When we are released, we turn the music up loudly in the car on the way home. Once we are finally home, we all strip down out of our clothes and wash everything we brought to the hospital whether we wore it or not.  I make spaghetti and meatballs and Wendy requires a salad every day for a week with balsamic vinaigrette and kalamata olives.  She takes a long, hot soapy bath and we scrub off the adhesive from the bandages.  We snuggle down in to her bed with her stuffed animals and read stories.  We all go to bed early and sleep in the next day.

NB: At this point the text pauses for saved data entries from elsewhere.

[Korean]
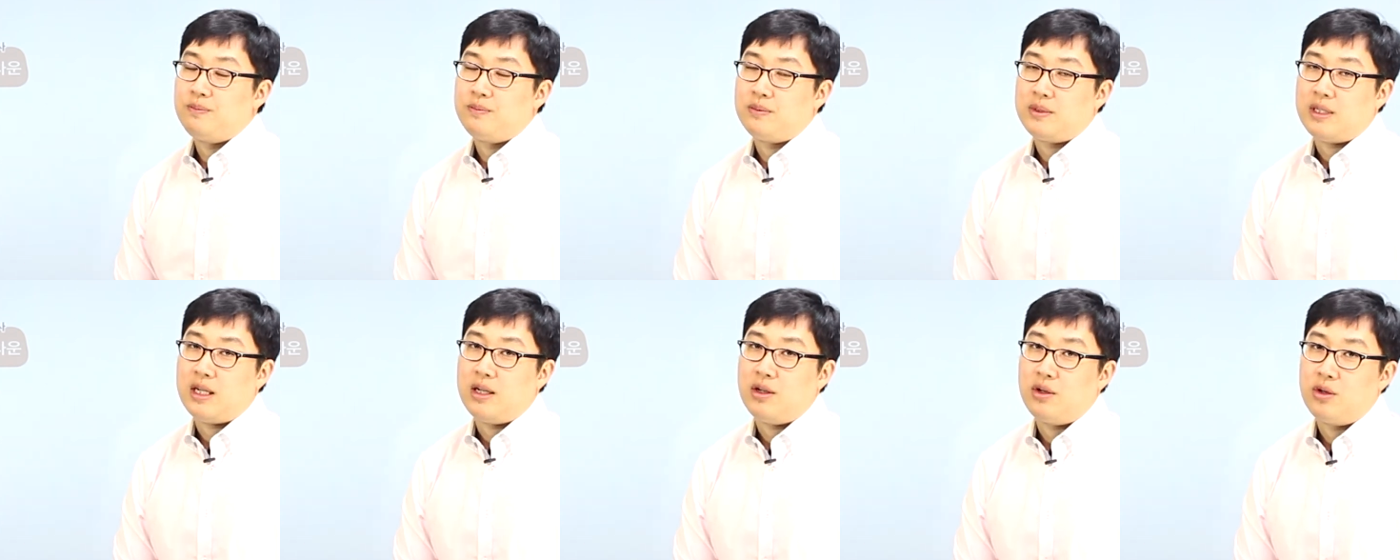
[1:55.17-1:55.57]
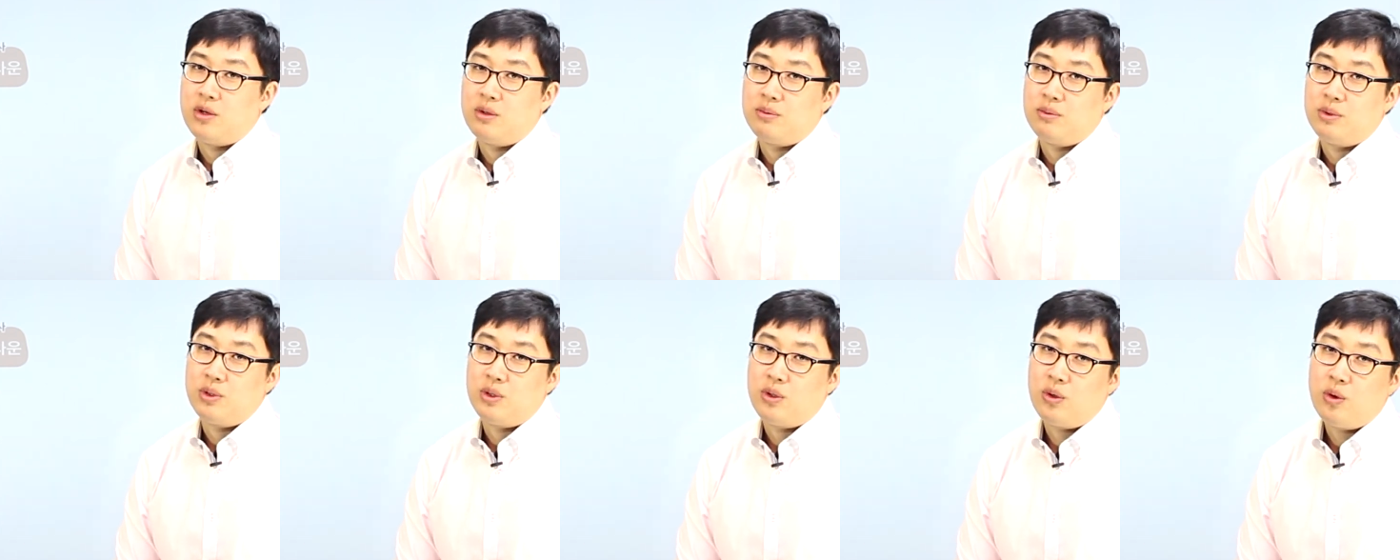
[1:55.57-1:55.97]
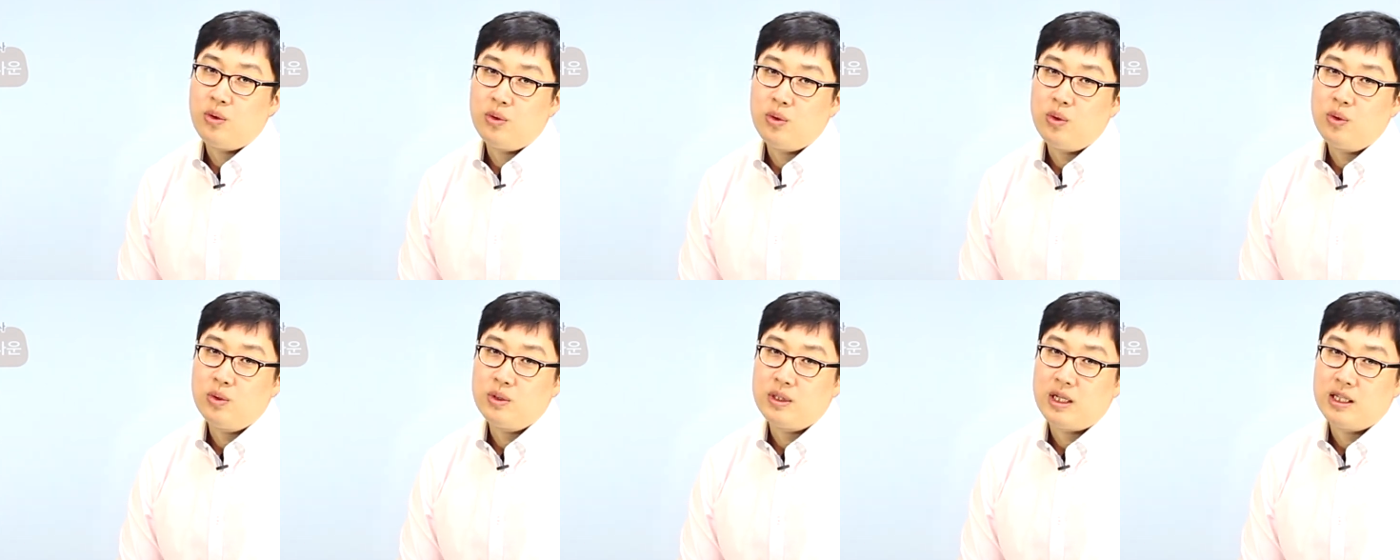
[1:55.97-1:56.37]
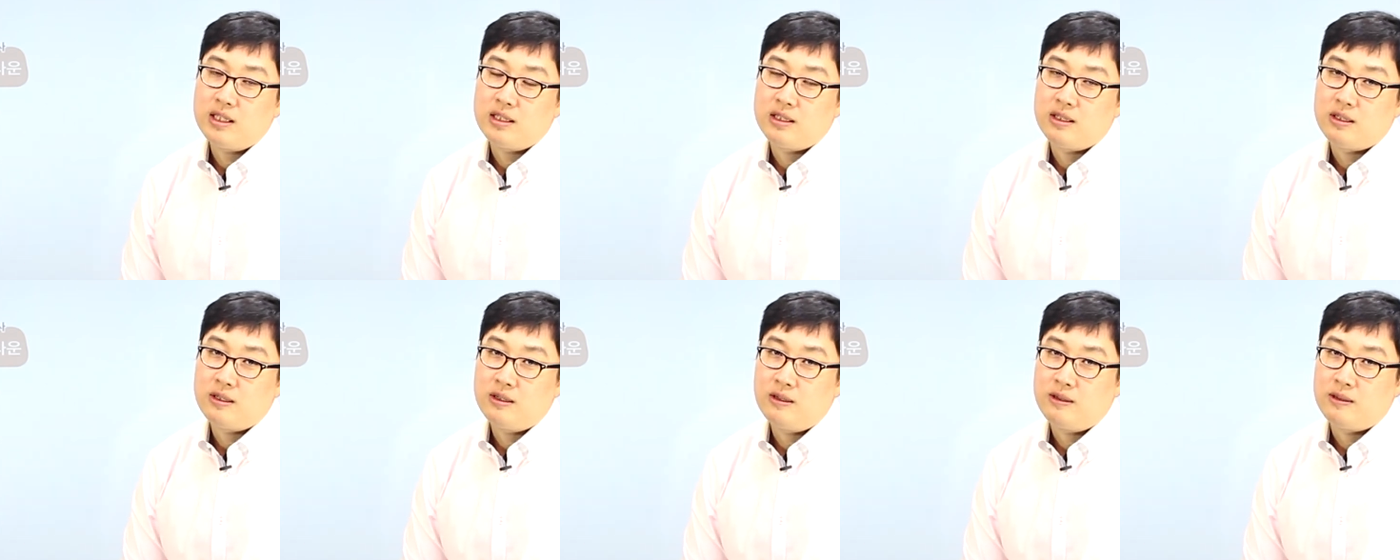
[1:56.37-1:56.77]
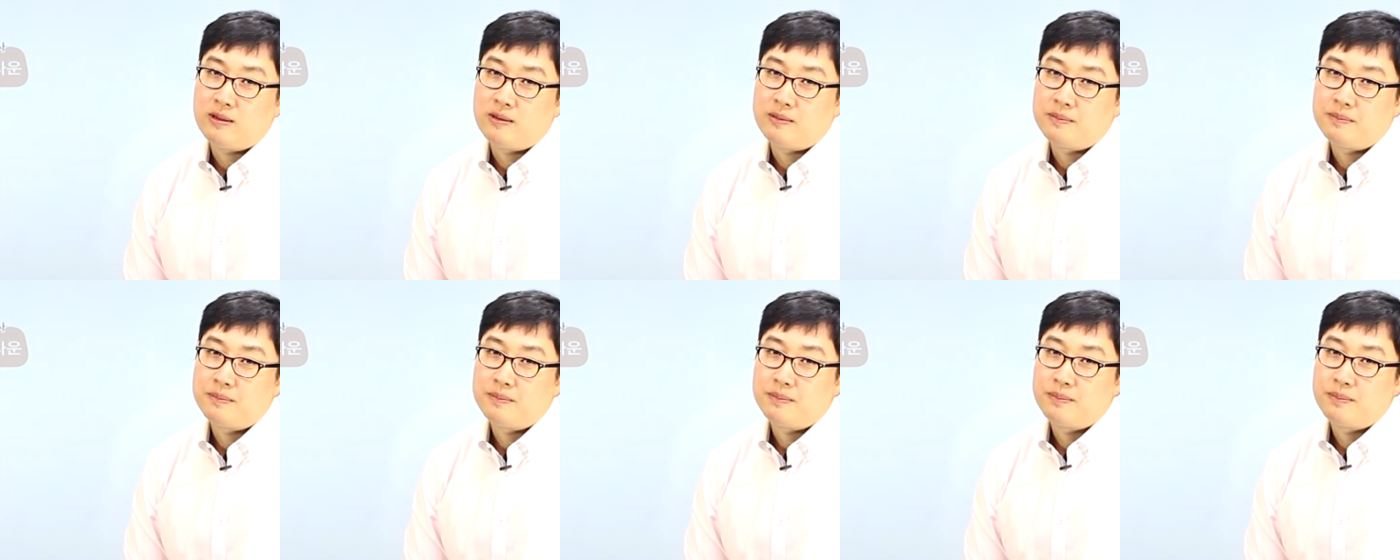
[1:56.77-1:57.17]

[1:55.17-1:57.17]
자, 여러분 형용사는요.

After all of these years in the hospital with Wendy, I find that I continue to be terrified with every unexpected trip, not knowing what brought us in this time, what micro-organism or virus or part of her body is malfunctioning.  The part that is easier is that we know a whole cadre of doctors and nurses who know and like us, who stay for a while to talk, who hug us when we leave.  We know the names of their children and where they are going on vacation.  All of these things add up to the knowledge that they are going to do the best they can for Wendy, they know her well, know her history, know us as her parents.  I am confident in their abilities, I trust them and that can go a long way toward comfort and one less thing to worry about.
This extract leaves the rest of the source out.